**WORK TO BE COMPLETED**
Each entry below must be repeated exactly. Leave the pictures out of it.

::: STORED DATA :::

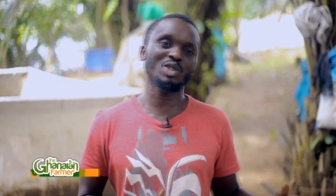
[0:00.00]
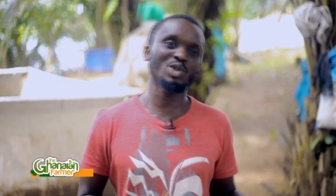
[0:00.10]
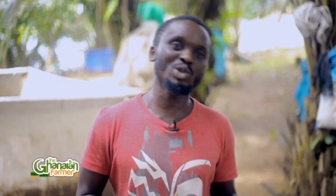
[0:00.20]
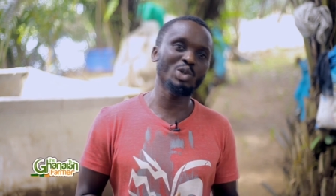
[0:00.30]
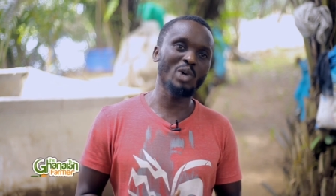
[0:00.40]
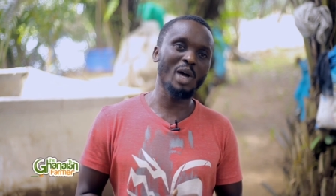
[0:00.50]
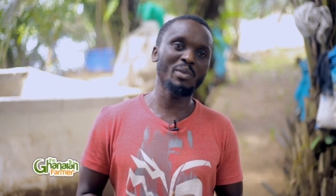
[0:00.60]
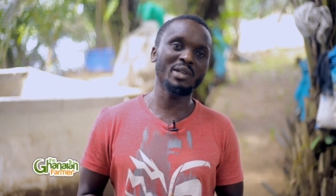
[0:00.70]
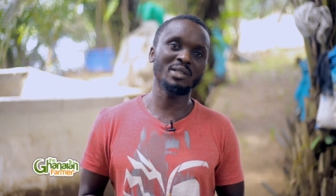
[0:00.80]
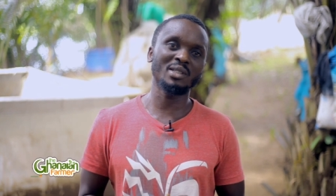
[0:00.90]
to, I
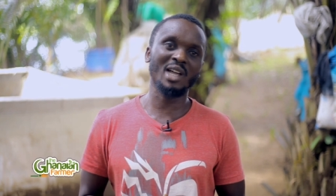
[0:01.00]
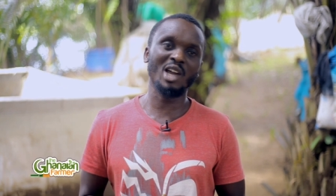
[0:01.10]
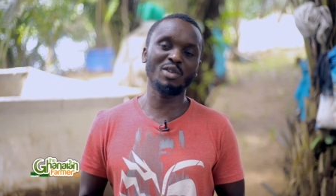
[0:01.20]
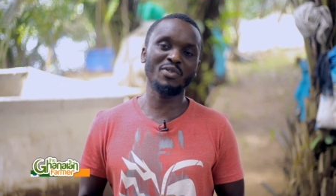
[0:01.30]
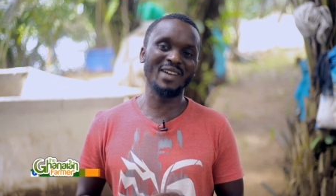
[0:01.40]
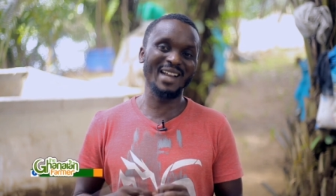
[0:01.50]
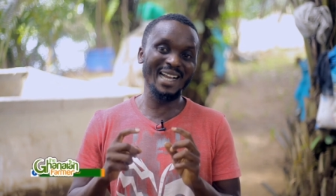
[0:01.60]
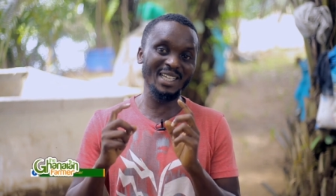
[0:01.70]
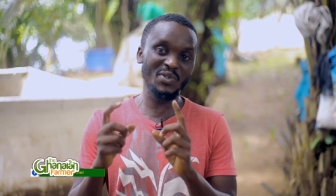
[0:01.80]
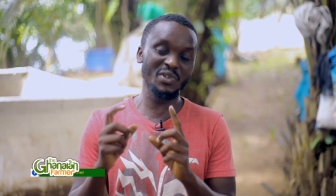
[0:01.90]
mean, the kind of
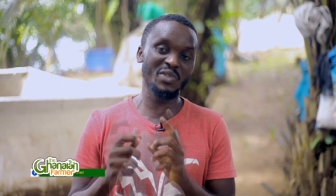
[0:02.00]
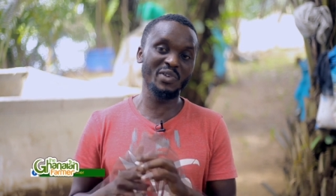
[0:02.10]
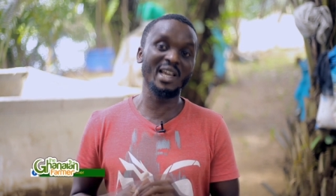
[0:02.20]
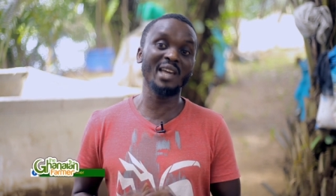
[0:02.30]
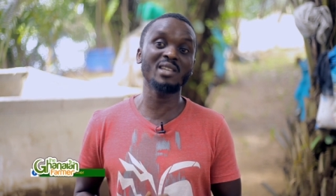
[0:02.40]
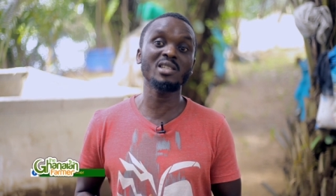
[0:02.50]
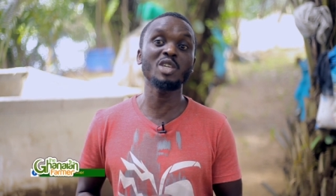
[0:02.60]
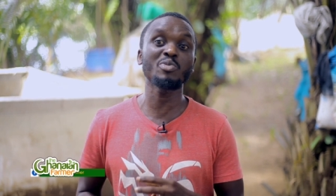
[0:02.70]
catfish fingerlings he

:::

**COMPLETED EXERCISE**
[0:00.00]
[0:00.10]
[0:00.20]
[0:00.30]
[0:00.40]
[0:00.50]
[0:00.60]
[0:00.70]
[0:00.80]
[0:00.90]
to, I
[0:01.00]
[0:01.10]
[0:01.20]
[0:01.30]
[0:01.40]
[0:01.50]
[0:01.60]
[0:01.70]
[0:01.80]
[0:01.90]
mean, the kind of
[0:02.00]
[0:02.10]
[0:02.20]
[0:02.30]
[0:02.40]
[0:02.50]
[0:02.60]
[0:02.70]
catfish fingerlings he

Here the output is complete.